++++ Provided material ++++

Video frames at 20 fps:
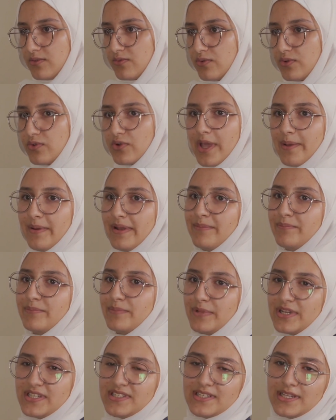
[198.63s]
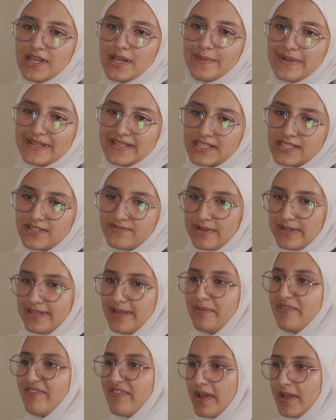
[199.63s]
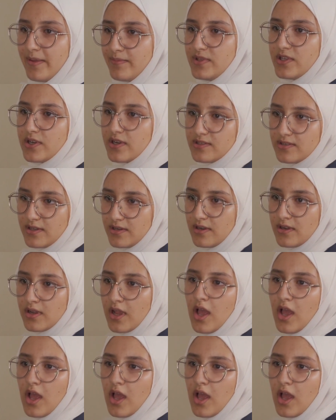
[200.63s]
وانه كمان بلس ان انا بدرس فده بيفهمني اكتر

++++
++++ Provided material ++++

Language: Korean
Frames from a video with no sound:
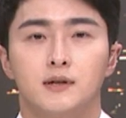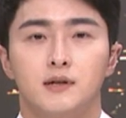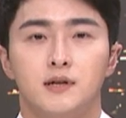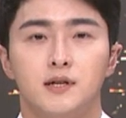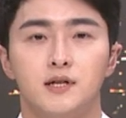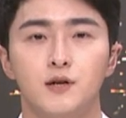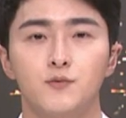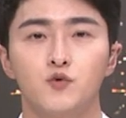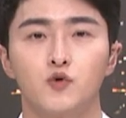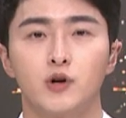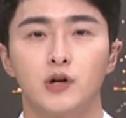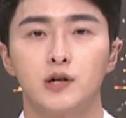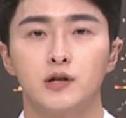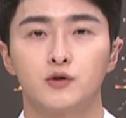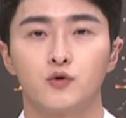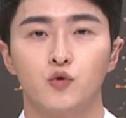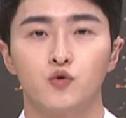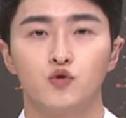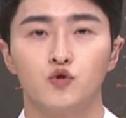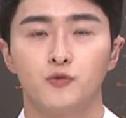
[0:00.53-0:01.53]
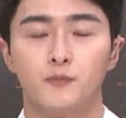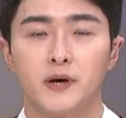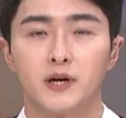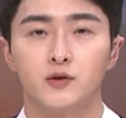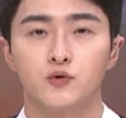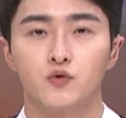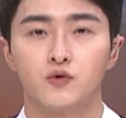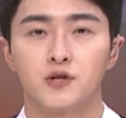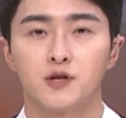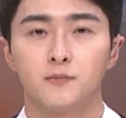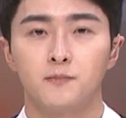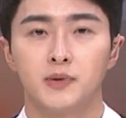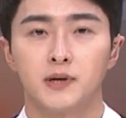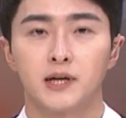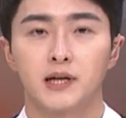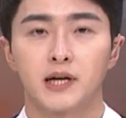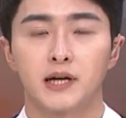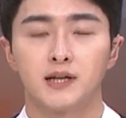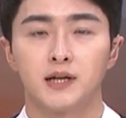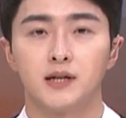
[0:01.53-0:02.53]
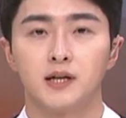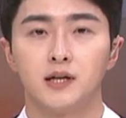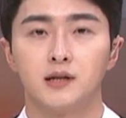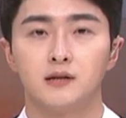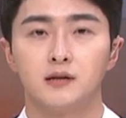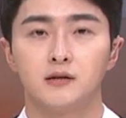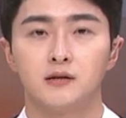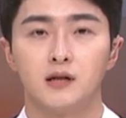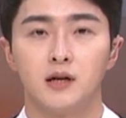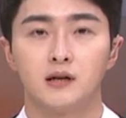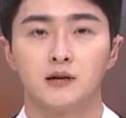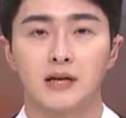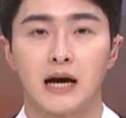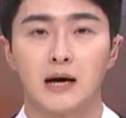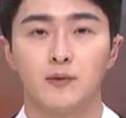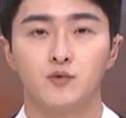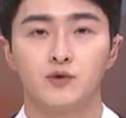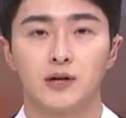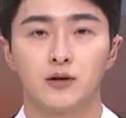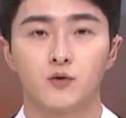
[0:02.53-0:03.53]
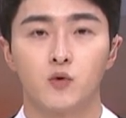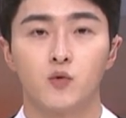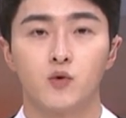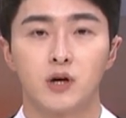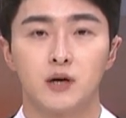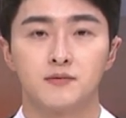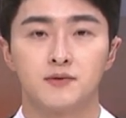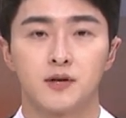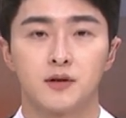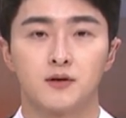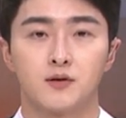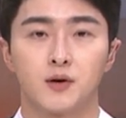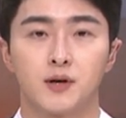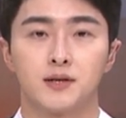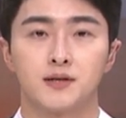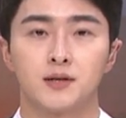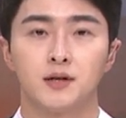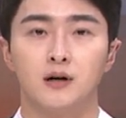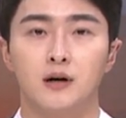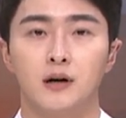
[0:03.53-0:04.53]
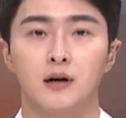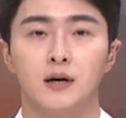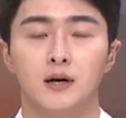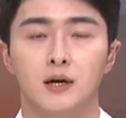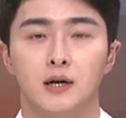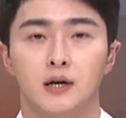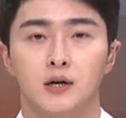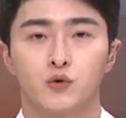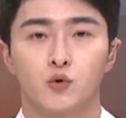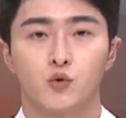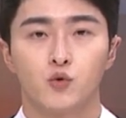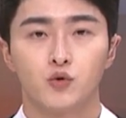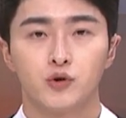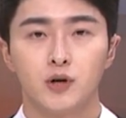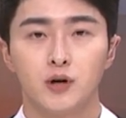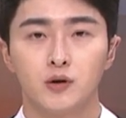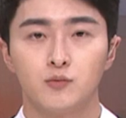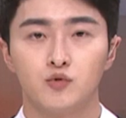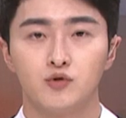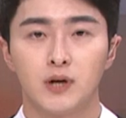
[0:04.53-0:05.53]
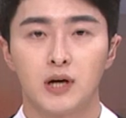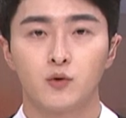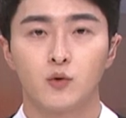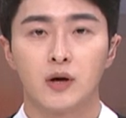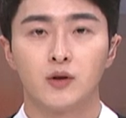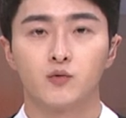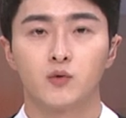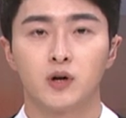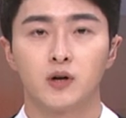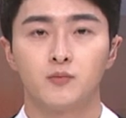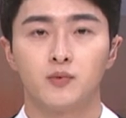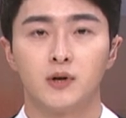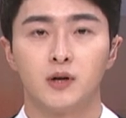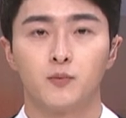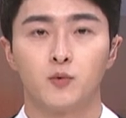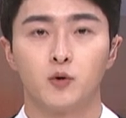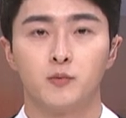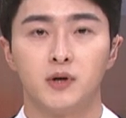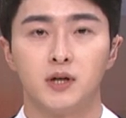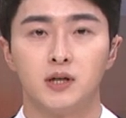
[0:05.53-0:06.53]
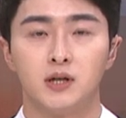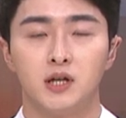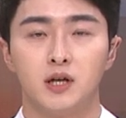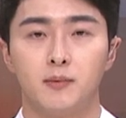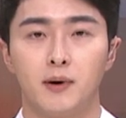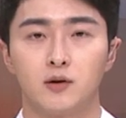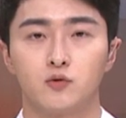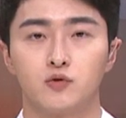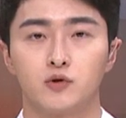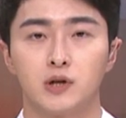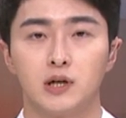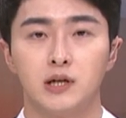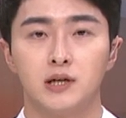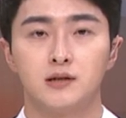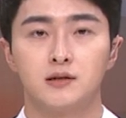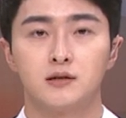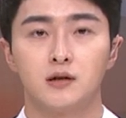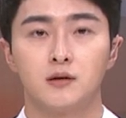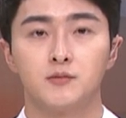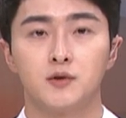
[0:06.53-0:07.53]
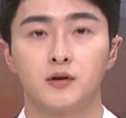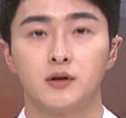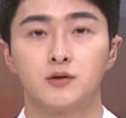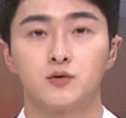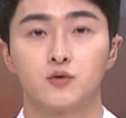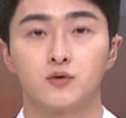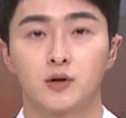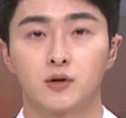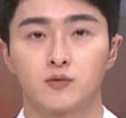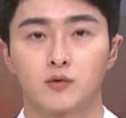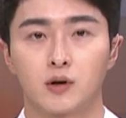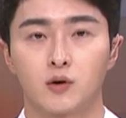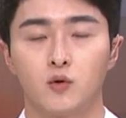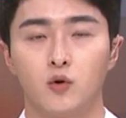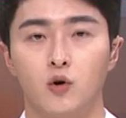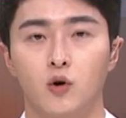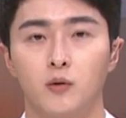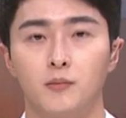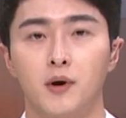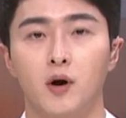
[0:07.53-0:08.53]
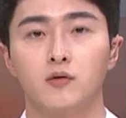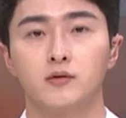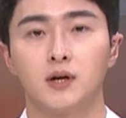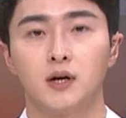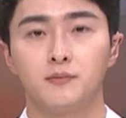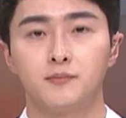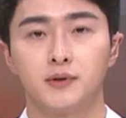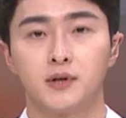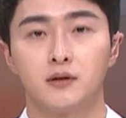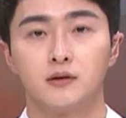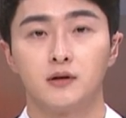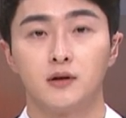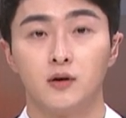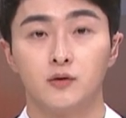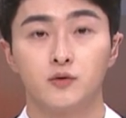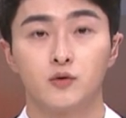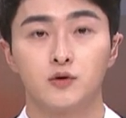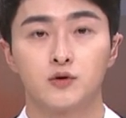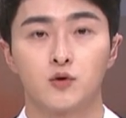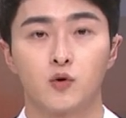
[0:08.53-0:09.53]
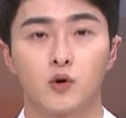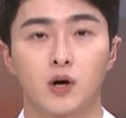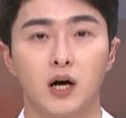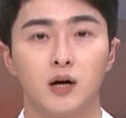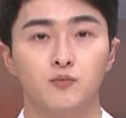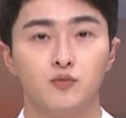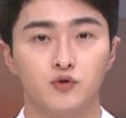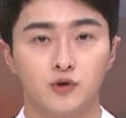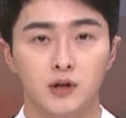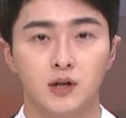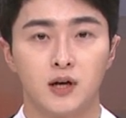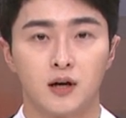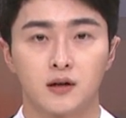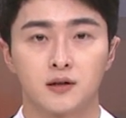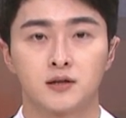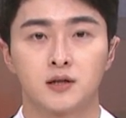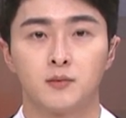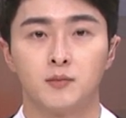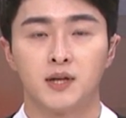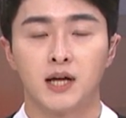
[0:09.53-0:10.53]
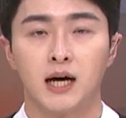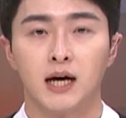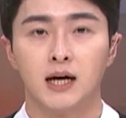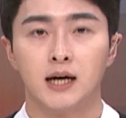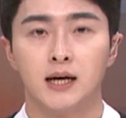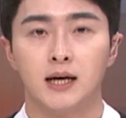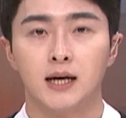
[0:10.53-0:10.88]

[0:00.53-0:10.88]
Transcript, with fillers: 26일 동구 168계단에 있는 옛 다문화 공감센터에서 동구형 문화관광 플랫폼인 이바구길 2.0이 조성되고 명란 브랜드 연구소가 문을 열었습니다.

++++

▶ **What the task asks**
Within the listing above, the lines starting at the one containing "[0:03.53-0:04.53]" and ending at the one containing "Transcript, with fillers: 26일" are to be returned exactly. Omit the pictures.

▶ **Result for this exercise**
[0:03.53-0:04.53]
[0:04.53-0:05.53]
[0:05.53-0:06.53]
[0:06.53-0:07.53]
[0:07.53-0:08.53]
[0:08.53-0:09.53]
[0:09.53-0:10.53]
[0:10.53-0:10.88]

[0:00.53-0:10.88]
Transcript, with fillers: 26일 동구 168계단에 있는 옛 다문화 공감센터에서 동구형 문화관광 플랫폼인 이바구길 2.0이 조성되고 명란 브랜드 연구소가 문을 열었습니다.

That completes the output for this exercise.